Layouts now store a reference to array_data instead of a value #51

JohanMabille · 2024-03-27T20:34:01Z

Fixes #50

include/sparrow/fixed_size_layout.hpp

Klaim · 2024-03-27T20:47:46Z

include/sparrow/fixed_size_layout.hpp

@@ -121,7 +121,7 @@ namespace sparrow
        // using iterator = layout_iterator<self_type, false>;
        // using const_iterator = layout_iterator<self_type, true>;

-        explicit fixed_size_layout(array_data p);
+        explicit fixed_size_layout(array_data& data);


In general, can layouts be moved or copied? My assumption is yes but if so we need to add ways for these operations to be safe, in particular in the context of moving array_data objects around (if that would happen). Because now that it's a pointer being stored, moved-from layouts might lead to UB?

Ah good catch, the overall structure would be something like:

tempate < .... > class typed_array { private: array_data m_data; layout_type m_layout; ];

With m_layout referencing m_data, and everything being movable / copiable ...

One solution would be to move m_data into a std::unique_ptr to guarantee in-memory stability.
Another solution is to have the layout classes provide a void reset(array_data&) method to update its pointer after the array_data has been moved.

A third option is to delete copy and move semantics of layouts and reinstantiate them each time we copy / move a typed_array. This is actually my favorite option.

So that leads to questions like:

if we put a unique_ptr in typed_array , is the cost of allocation a problem? (assuming both members would be contained in the allocated object, like a pimpl)

is it ok to implement typed_array's copy operations manually? what happens to m_layout if it's not copyable but we need to copy the typed_array?

I feel like keeping layouts copy and move enabled might be the simplest solution, not sure...

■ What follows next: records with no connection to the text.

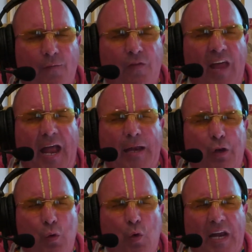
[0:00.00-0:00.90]
then
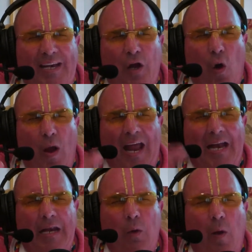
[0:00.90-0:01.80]
you can go
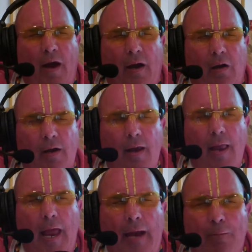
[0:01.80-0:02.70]
anywhere
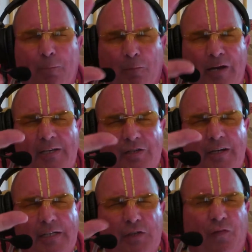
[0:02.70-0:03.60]
and preach
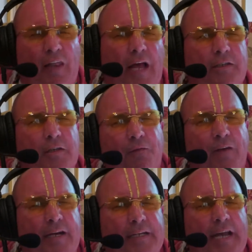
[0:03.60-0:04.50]
this
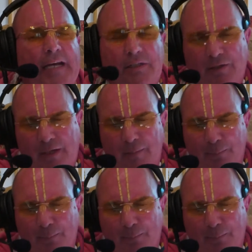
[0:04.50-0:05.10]
philosophy nicely.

The copy / move constructor of typed_array would be something like:

typed_array(const typed_array& rhs) : m_data(rhs.m_data) , m_layout(m_data) { } typed_array(typed_array&& rhs) : m_data(std::move(rhs.m_data)) , m_layout(m_data) { }

The issue is for assignment operators (copy and move). We probably need an additional "reset_array_data" method to be able to implement these operators.

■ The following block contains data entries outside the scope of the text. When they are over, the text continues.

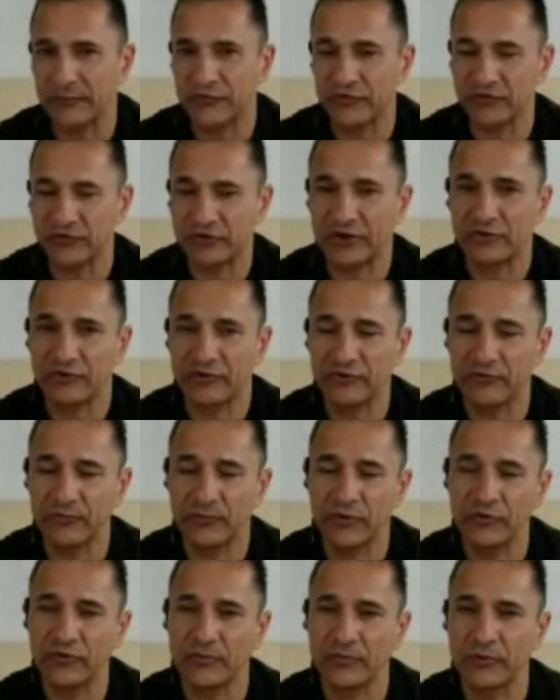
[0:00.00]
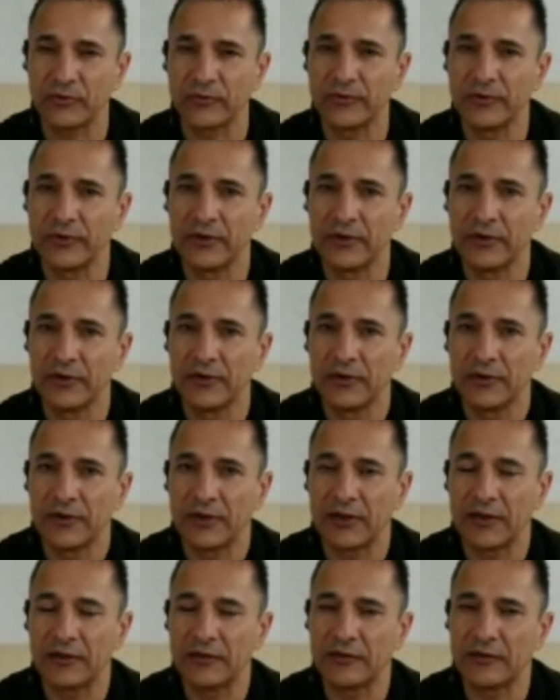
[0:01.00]
structure as possible.
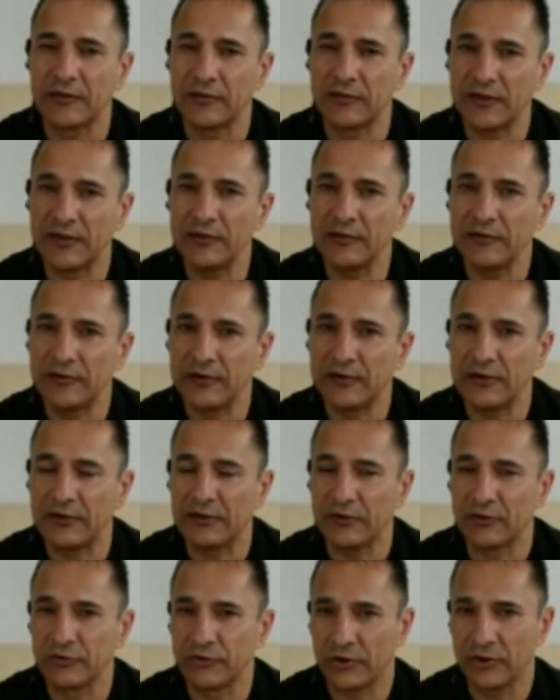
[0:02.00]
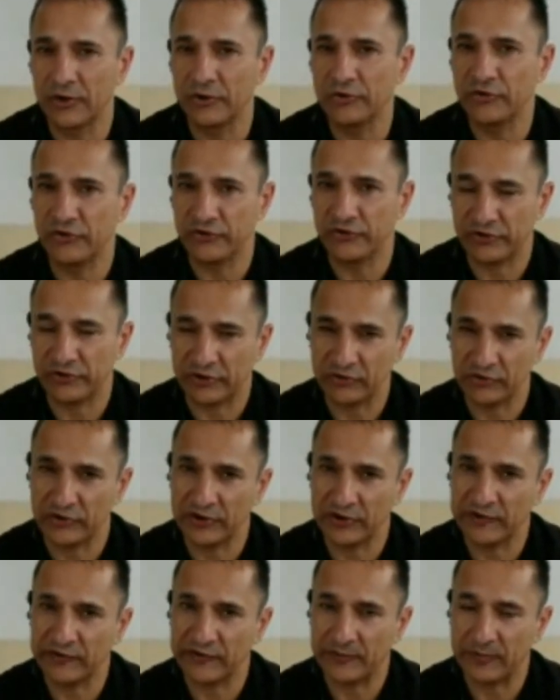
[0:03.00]
And then the ontology
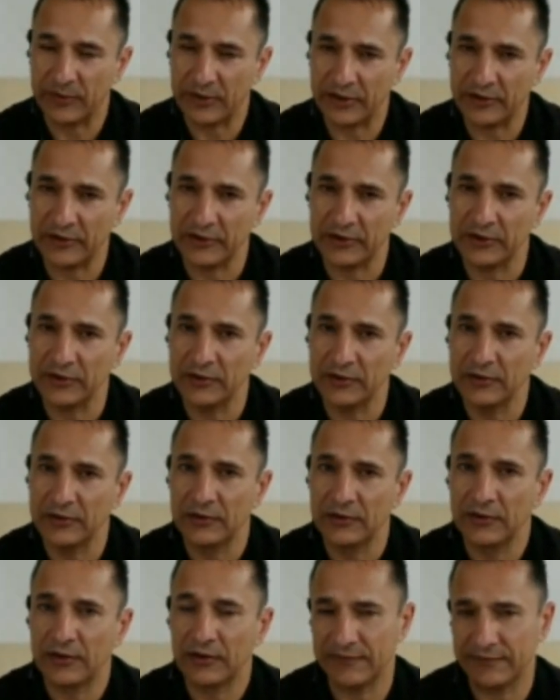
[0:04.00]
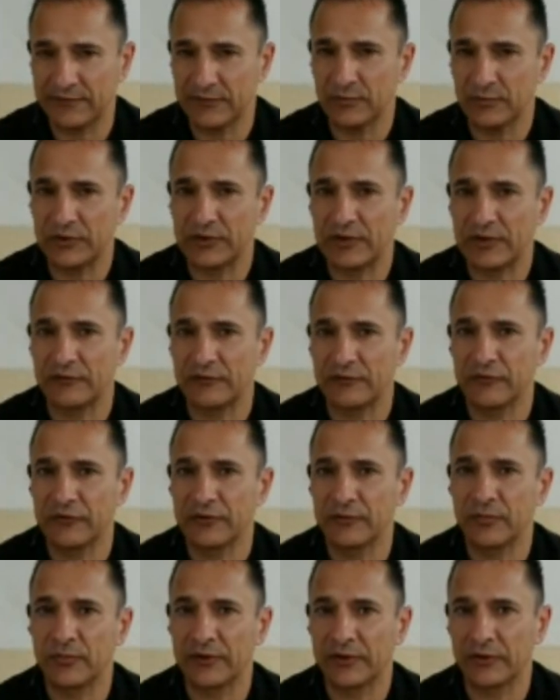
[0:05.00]
structure that is applied has to be
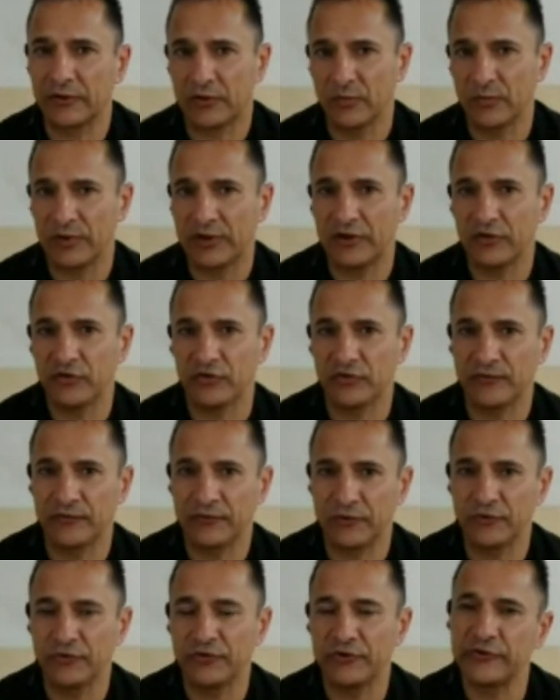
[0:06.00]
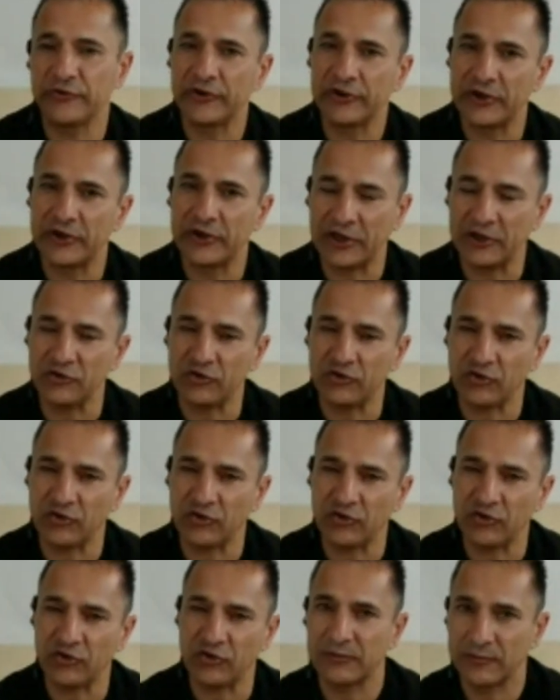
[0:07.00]
governed by a combination of usage and
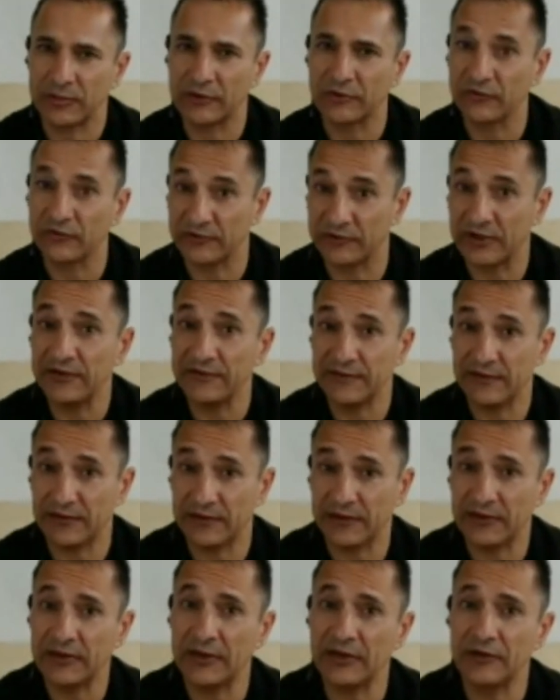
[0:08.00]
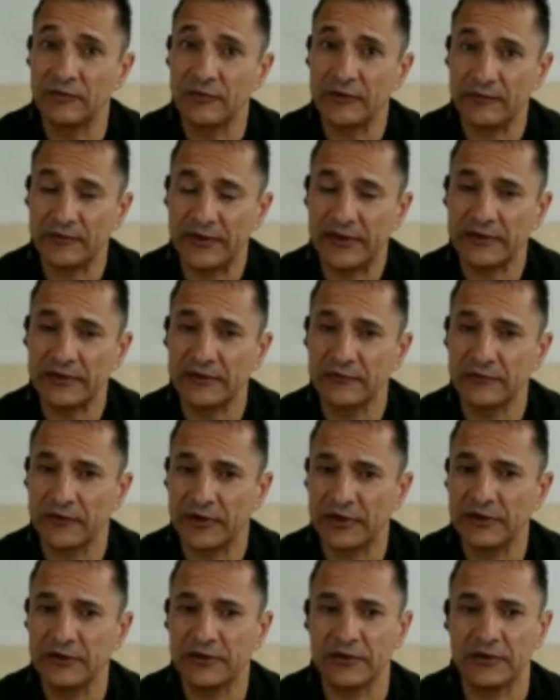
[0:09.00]
nature, because that is, again, reflective
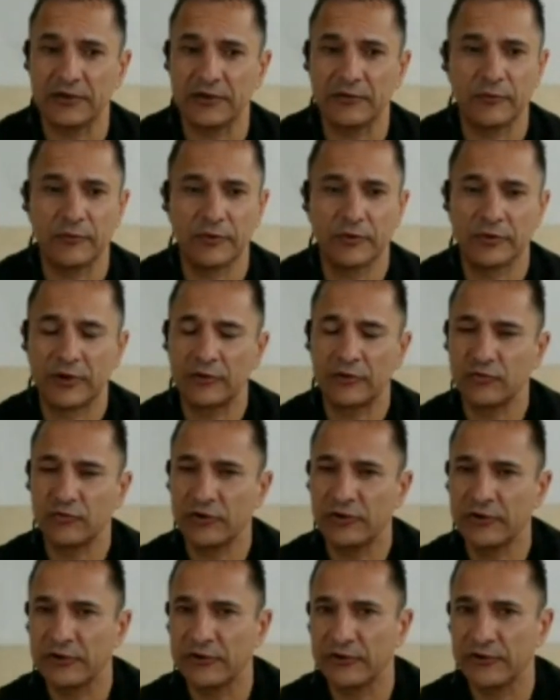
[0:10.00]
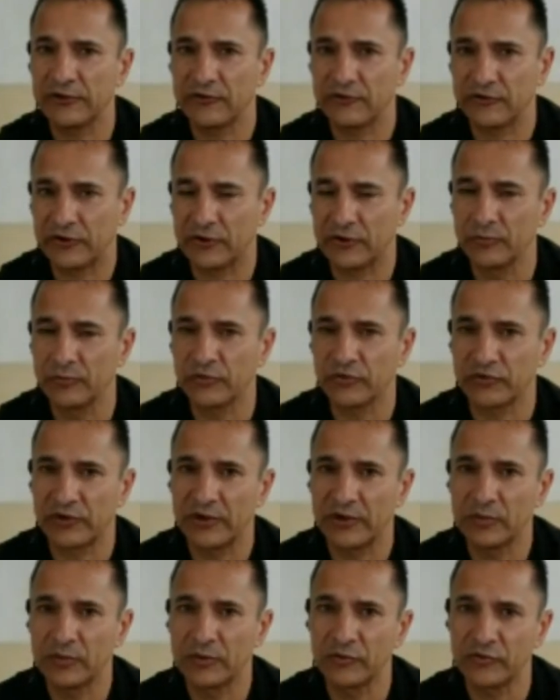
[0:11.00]
of an entity. We're not actually
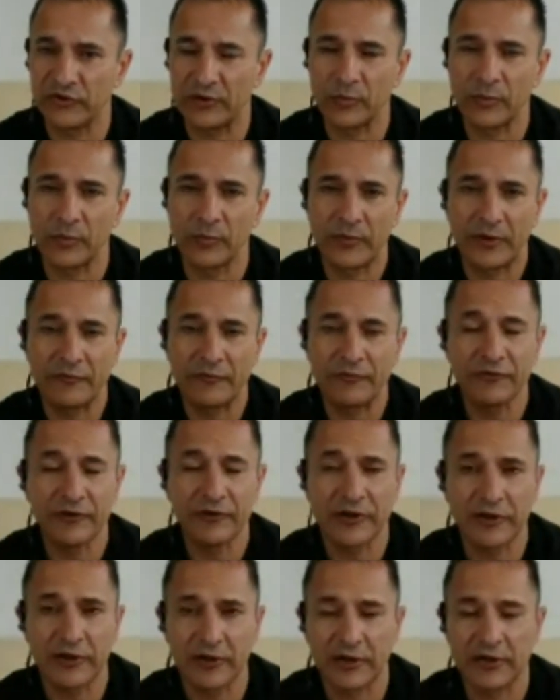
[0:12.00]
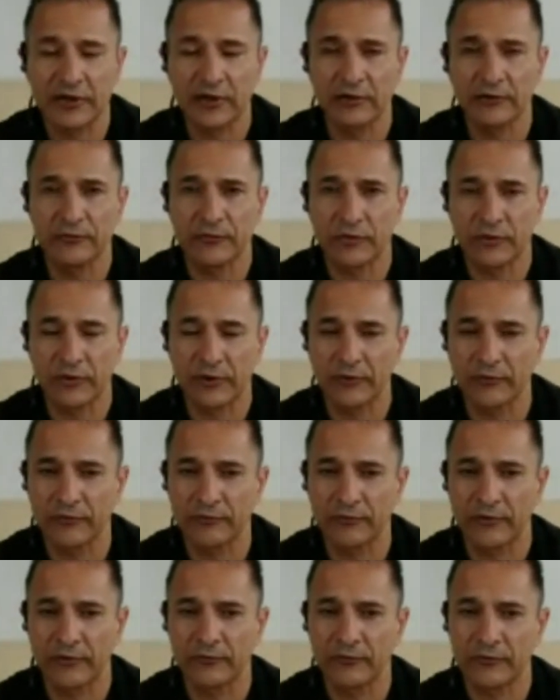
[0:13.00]
circumscribing or circumnavigating any kind of
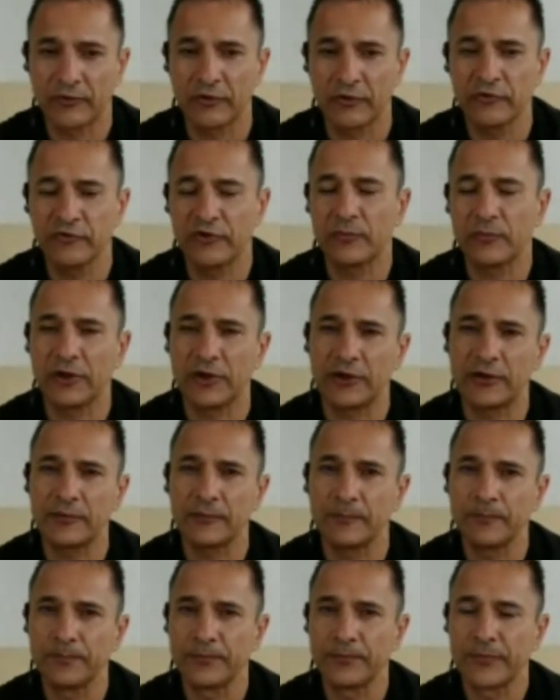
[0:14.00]
concept here.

The issue with keeping the copy and move semantic is that it will be sliently wrong the layout ogf a copied array will still refer to the array_data of the initial array.

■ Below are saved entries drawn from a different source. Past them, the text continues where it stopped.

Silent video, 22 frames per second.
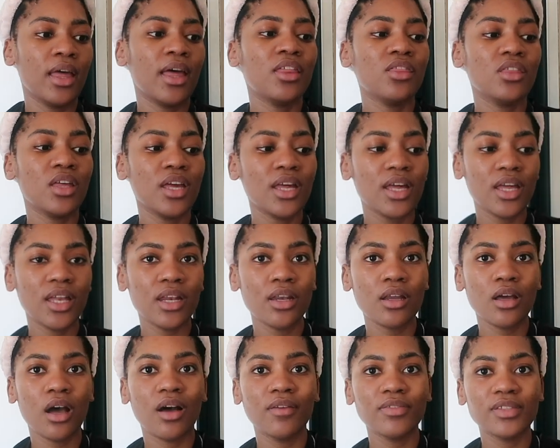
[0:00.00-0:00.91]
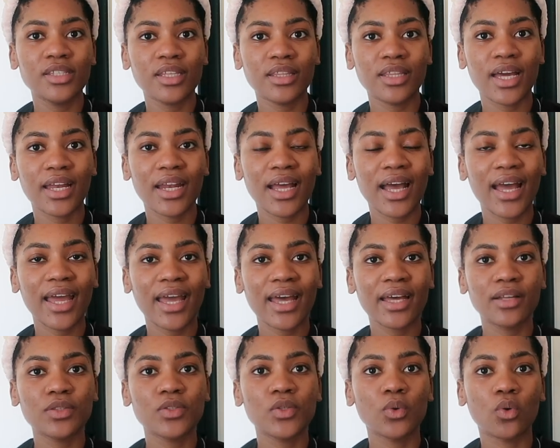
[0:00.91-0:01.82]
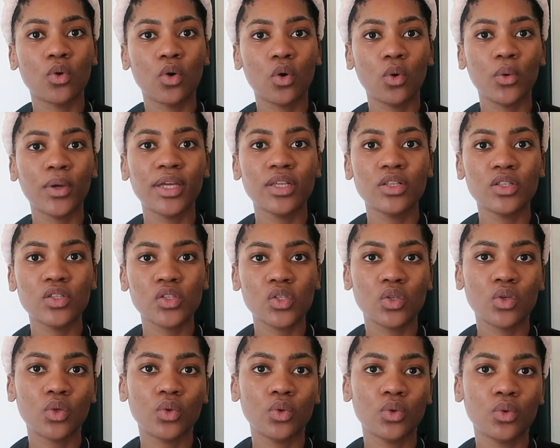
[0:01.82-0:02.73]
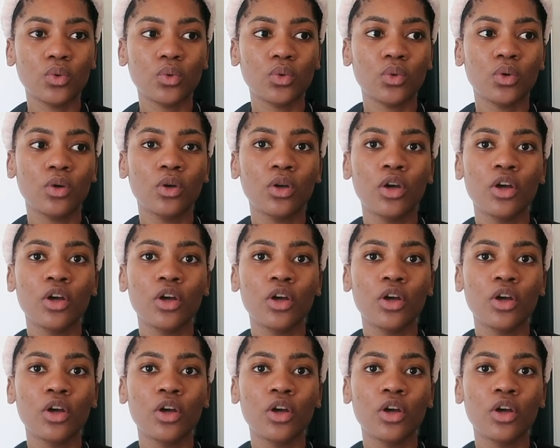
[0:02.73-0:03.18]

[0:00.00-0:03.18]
And then after that, I had to go into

if we put a unique_ptr in typed_array , is the cost of allocation a problem? (assuming both members would be contained in the allocated object, like a pimpl)

I don't really know; I would say that as much as we can avoid dynamic allocation, we should do it. Especially if the copy / move semantic of typed_array is "easy enough" to implement without the unique_ptr (even if I admit that "easy enough" is totally suggestive)

I would say that as much as we can avoid dynamic allocation, we should do it.

I agree.

The issue is for assignment operators (copy and move). We probably need an additional "reset_array_data" method to be able to implement these operators.

In those cases, only the m_data should be moved and copied, as m_layout always refers to the local m_data. No need to change m_layout... Or am I missing something? Does m_layout have an actual state? Depends on the layout type?

In those cases, only the m_data should be moved and copied, as m_layout always refers to the local m_data. No need to change m_layout... Or am I missing something?

Oh indeed, the layout will still point to the same object, so no need to do anything!

Does m_layout have an actual state? Depends on the layout type?

For me a layout class is just a "way" to read the data, it should be stateless.

Klaim · 2024-03-27T20:49:13Z

include/sparrow/fixed_size_layout.hpp

    {
        // We only require the presence of the bitmap and the first buffer.
-        assert(m_data.buffers.size() > 0);
-        assert(m_data.length == m_data.bitmap.size());
+        assert(p_data->buffers.size() > 0);


We might need a free function checking if an array_data seems well-formed, and use that in asserts too.

Whether an array_data is well-formed is actually specific to the layout (even if some layouts share some invariants).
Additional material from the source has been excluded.